Ibarra table chocolate: in the box, the tablet, with and without wrapper.

1/2 stick butter
3 tablets (about 3 oz each) Ibarra Mexican Chocolate
2 eggs
1 t vanilla extract
1/2 C flour
1/8 t salt
1/2 t cinnamon
pinch of cayenne

Melt butter and chocolate.  Let cool for a few minutes, then stir in vanilla.  Meanwhile, combine flour, salt cinnamon and cayenne in a small bowl, whisk to combine.  Beat eggs in medium bowl.  Add a spoonful of melted chocolate to the eggs, stirring thoroughly to combine.  Add remaining chocolate mixture, and stir to combine.  Add flour to chocolate and eggs.  Pour into buttered muffin tin and bake until your house smells like chocolate and the center is set to your liking, about 10 minutes.
Barnacle Brownies unveiled.
The Verdict
The brownies were chewy and pleasant without being overly sweet.  I think the recipe would benefit from a little more salt and cayenne.  And orange zest.  Also, I will take them out of the oven sooner. 

Dish Bitch
small pot for melting butter
2 bowls
measuring cup
muffin tin
disher (small ice cream/cookie scoop) to fill pan

Thursday, June 3, 2010

The Best Meal I Ever Ate

In November 2008 Bill and I went to California.  We spent a day in San Francisco and then drove 50 miles south to our target destination, Pigeon Point Lighthouse.   Pigeon Point is currently a lightstation, which means the Coast Guard installed an automated spotlight type beacon in the seventies.  The original lighthouse keeper's quarters are now part of Hostelling International, and would be our home for 3 days.The purpose of our trip was to view the annual lighting of the fragile original fresnel lens, made of 1008 pieces of hand polished glass.  The lighting was magnificent.  The picture below is from the Nasa Astronomy Picture of the Day Website.

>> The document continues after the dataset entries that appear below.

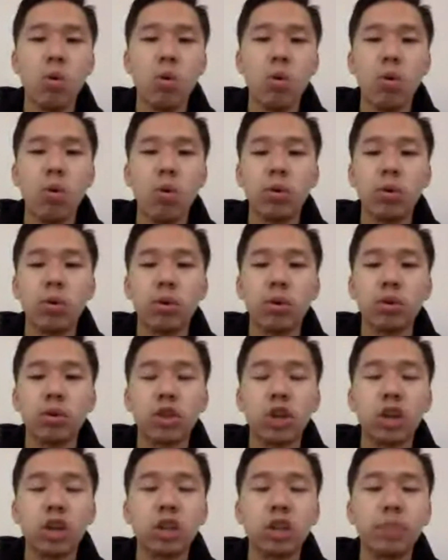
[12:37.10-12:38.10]

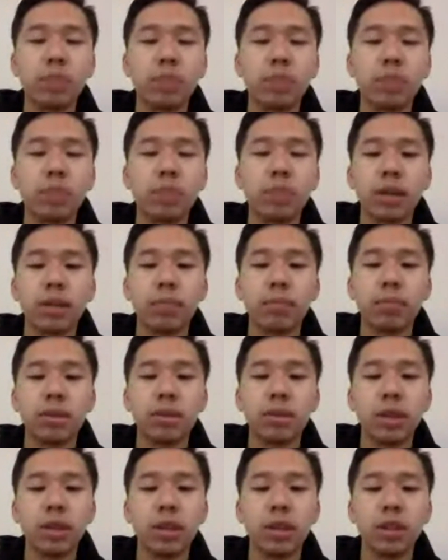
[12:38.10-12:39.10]
percentage rate of
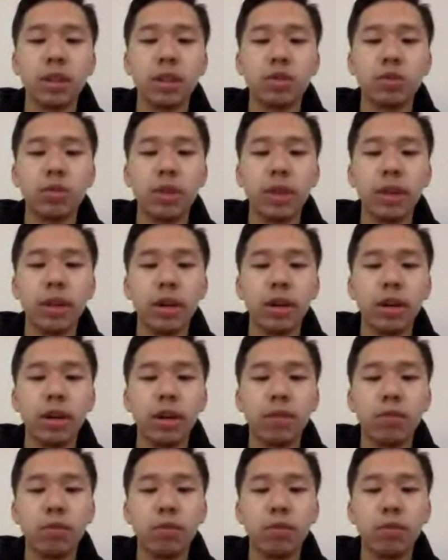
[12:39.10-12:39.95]
1% or less.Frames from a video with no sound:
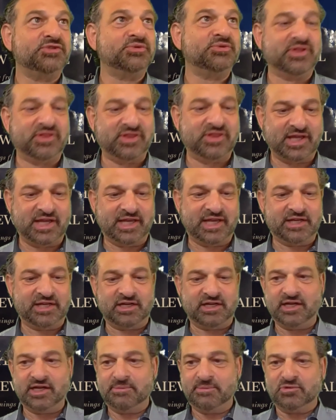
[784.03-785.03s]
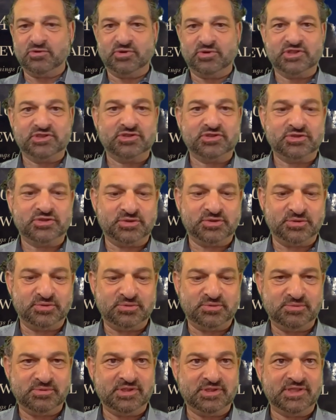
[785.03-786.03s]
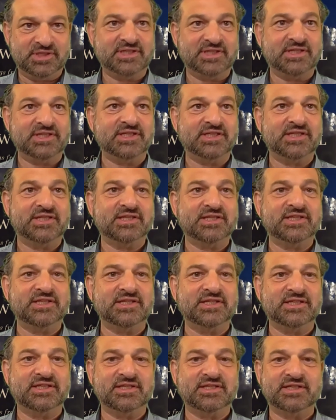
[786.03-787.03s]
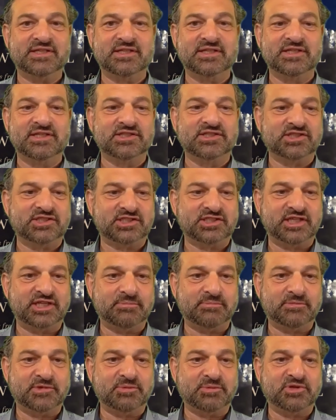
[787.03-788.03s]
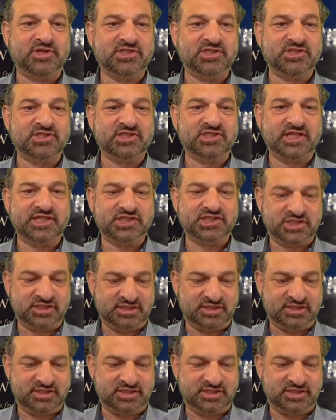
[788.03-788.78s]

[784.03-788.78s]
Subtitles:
that, I'm going to set up my presentation.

The area around Pigeon Point is abundant with artichoke and strawberry farms, and as luck would have it we arrived on the first day of Dungeoness Crab season. Since the area is very rural, and we planned to relax and enjoy the sea and sky, bird, whale watch from the shore, and hike along the shoreline, we stopped at the Half Moon Bay farmer's market for provisions
The Best Meal I Ever Ate is a tie: breakfast and dinner, both at Pigeon Point Lighthouse.  Both meals were made with local products,shopped for, prepared and enjoyed with Barnacle Bill.

The best beakfast was coffee, artichoke bread, Harley Farms Monet Chevre (with flowers!), and persimmons.  We ate on the back deck of the hostel, overlooking the ocean. 

The best dinner is pictured above.  Succulent, sweet, Dungeoness Crab that we bought from the fisherman, right off the boat in Half Moon Bay, with butter, sauteed artichokes, artichoke bread and fresh beautiful strawberries.  We cooked it in the hostel's communal kitchen, in the company of other hostel guests.  It was a cold and rainy night, so we sat around the table eating and talking for a long time.  I can't remember their names but I remember their faces.  It was a great meal, and a great trip.